Assignment:
All entries need to be written out again exactly, without their pictures.

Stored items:
++++++++
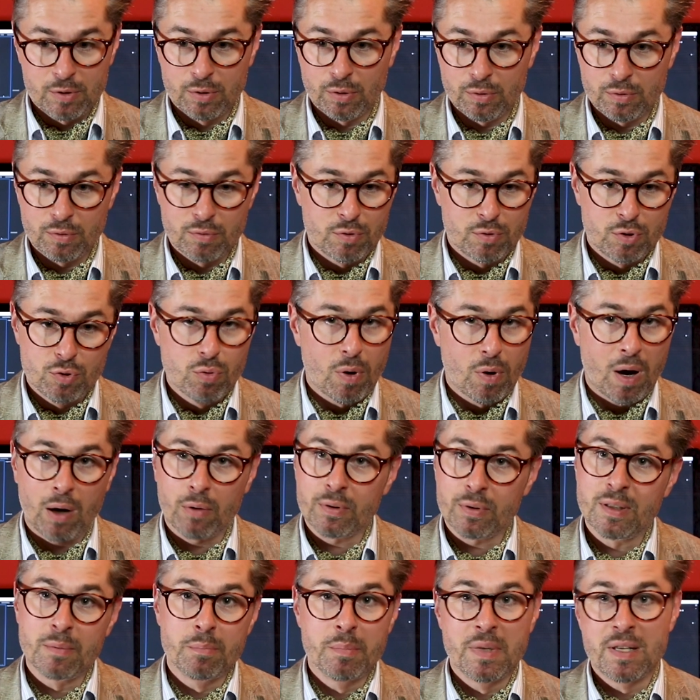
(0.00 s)
could
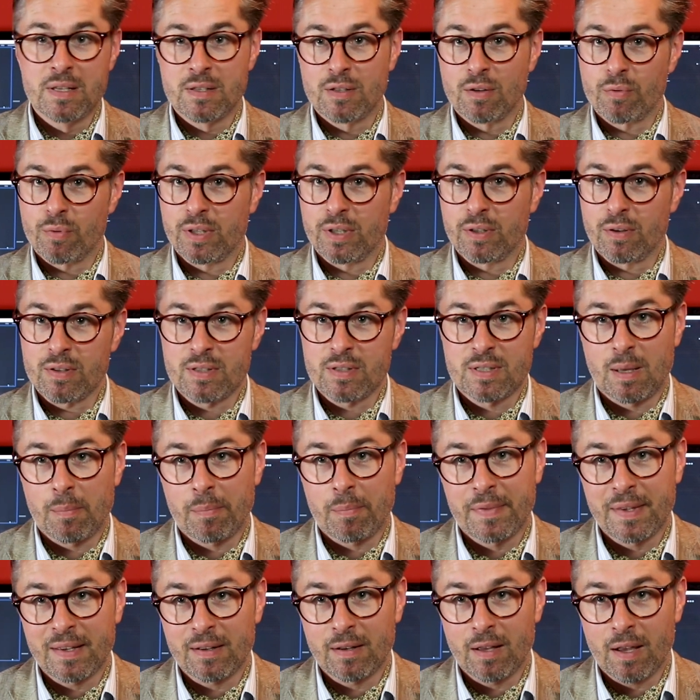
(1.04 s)
drown in misery or
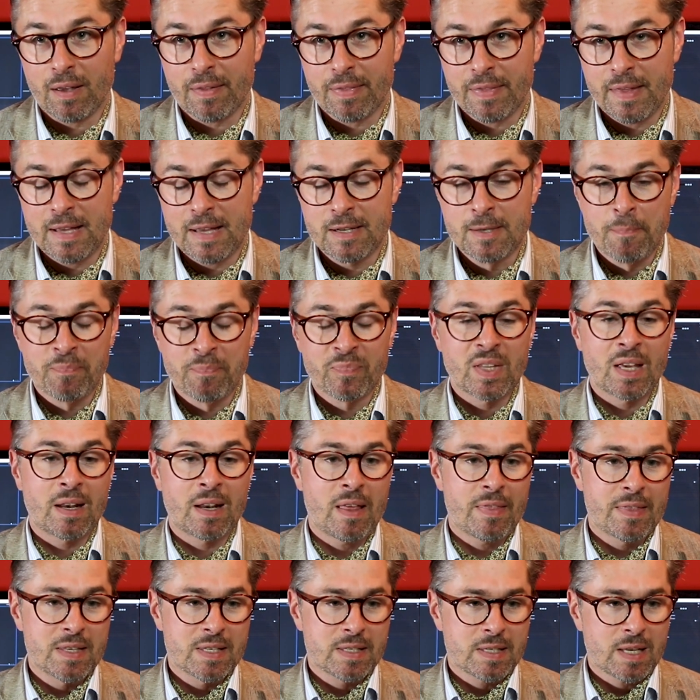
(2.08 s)
something like that. And
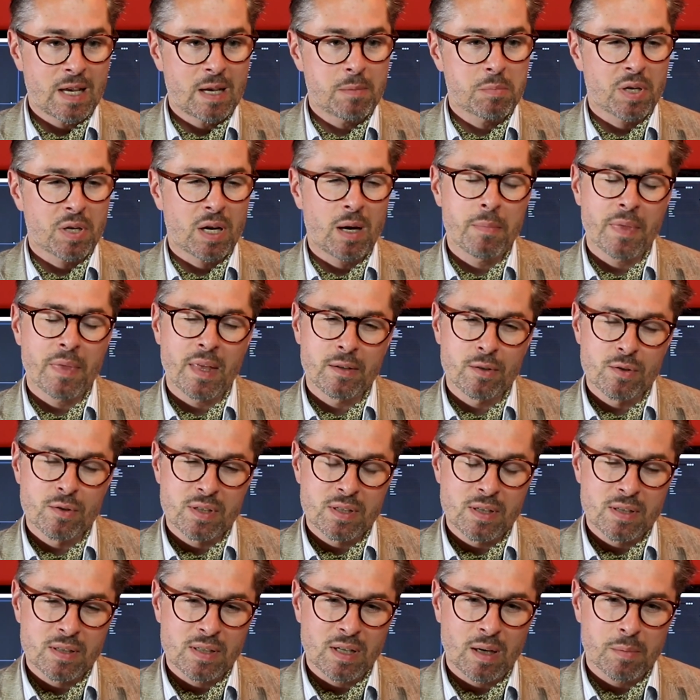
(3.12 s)
at the same time, then you
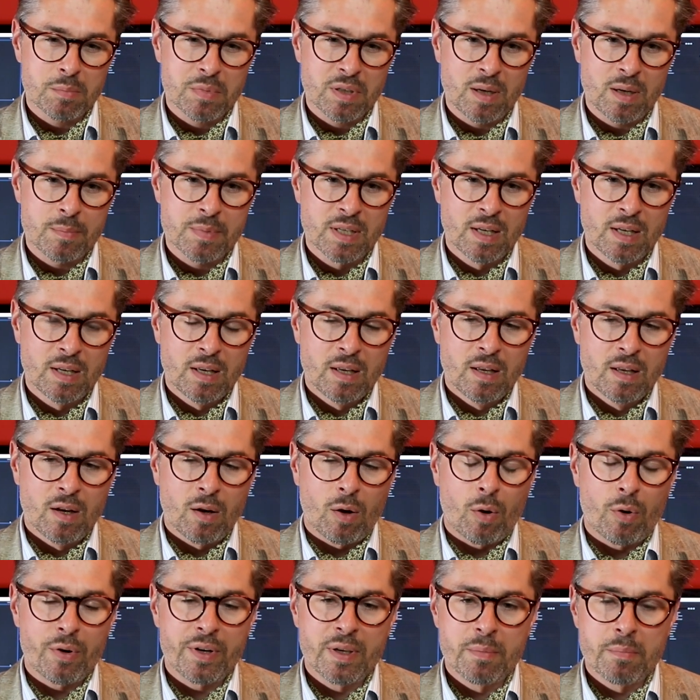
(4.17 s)
see sometimes,
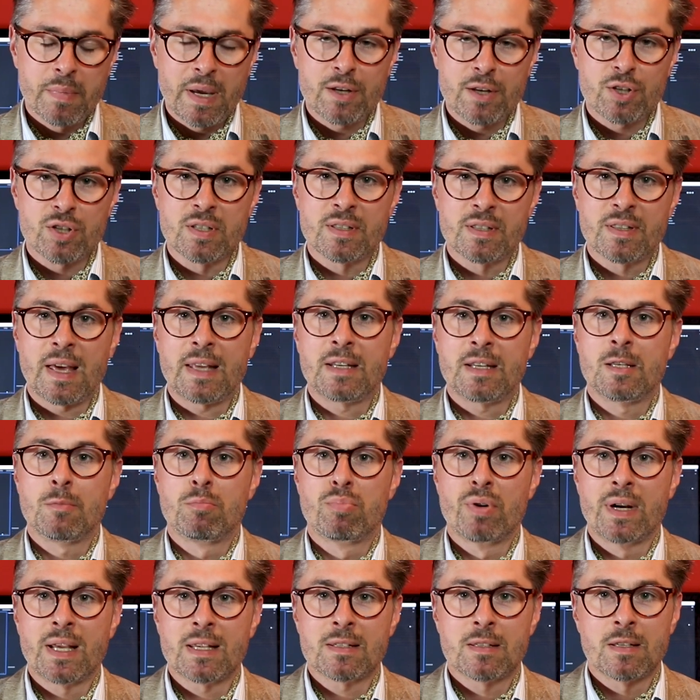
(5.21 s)
or he mentions that he
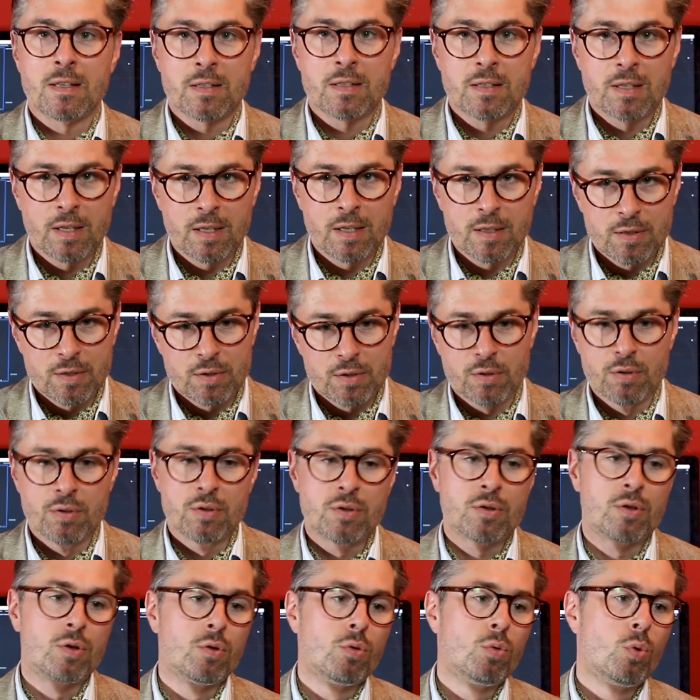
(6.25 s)
brings his kids to
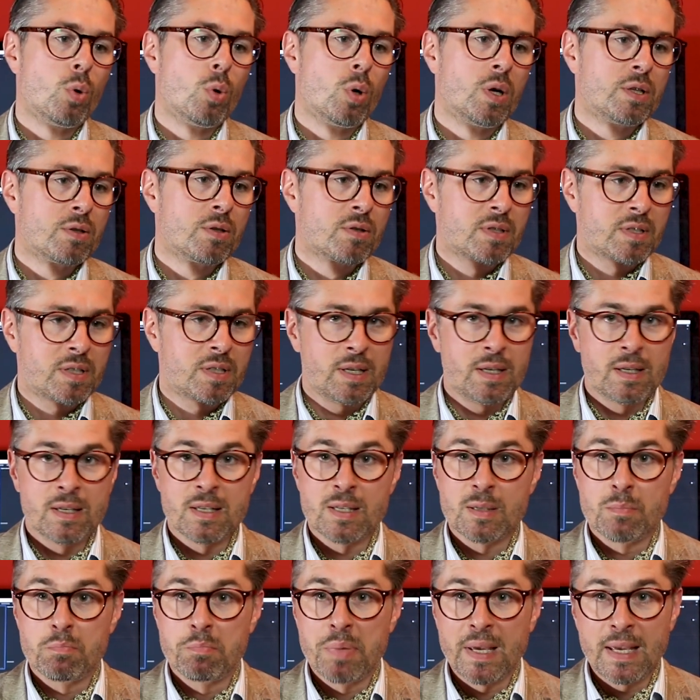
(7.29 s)
school, you see
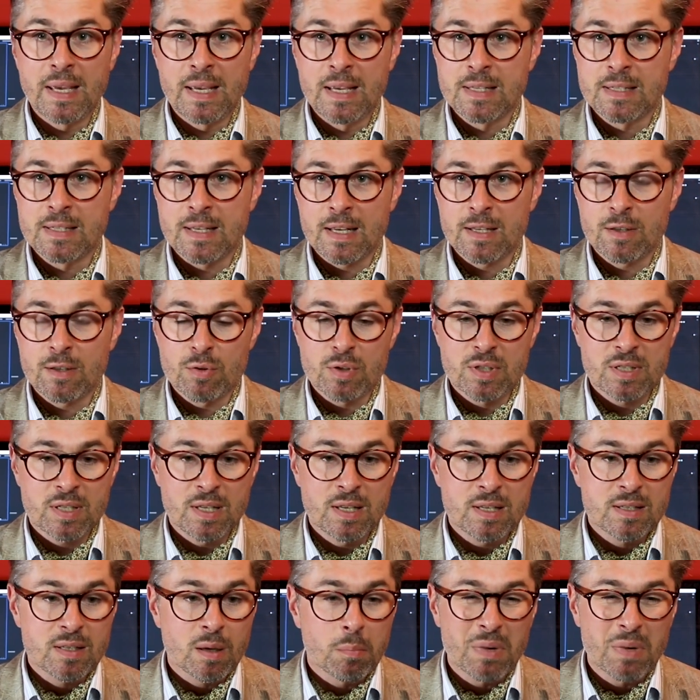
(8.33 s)
his bees, and you
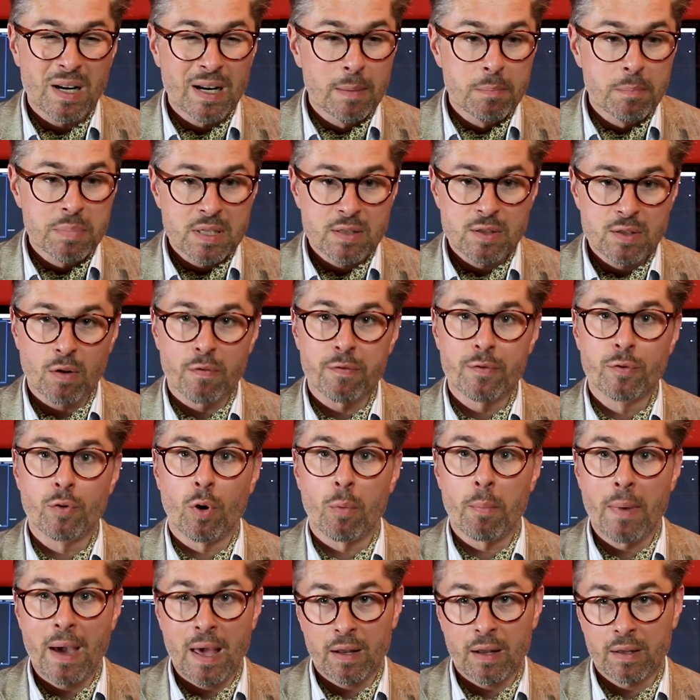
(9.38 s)
see some glimpses of
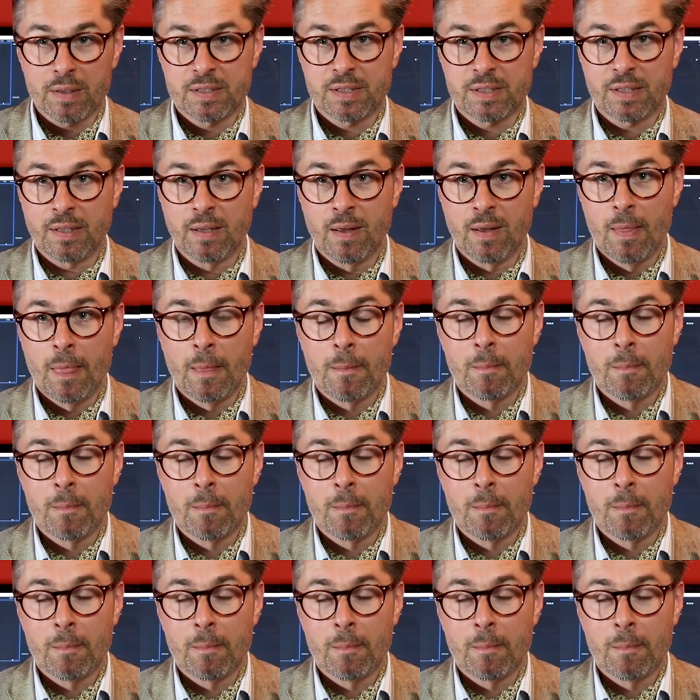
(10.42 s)
normality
++++++++
Solution to the exercise:
(0.00 s)
could
(1.04 s)
drown in misery or
(2.08 s)
something like that. And
(3.12 s)
at the same time, then you
(4.17 s)
see sometimes,
(5.21 s)
or he mentions that he
(6.25 s)
brings his kids to
(7.29 s)
school, you see
(8.33 s)
his bees, and you
(9.38 s)
see some glimpses of
(10.42 s)
normality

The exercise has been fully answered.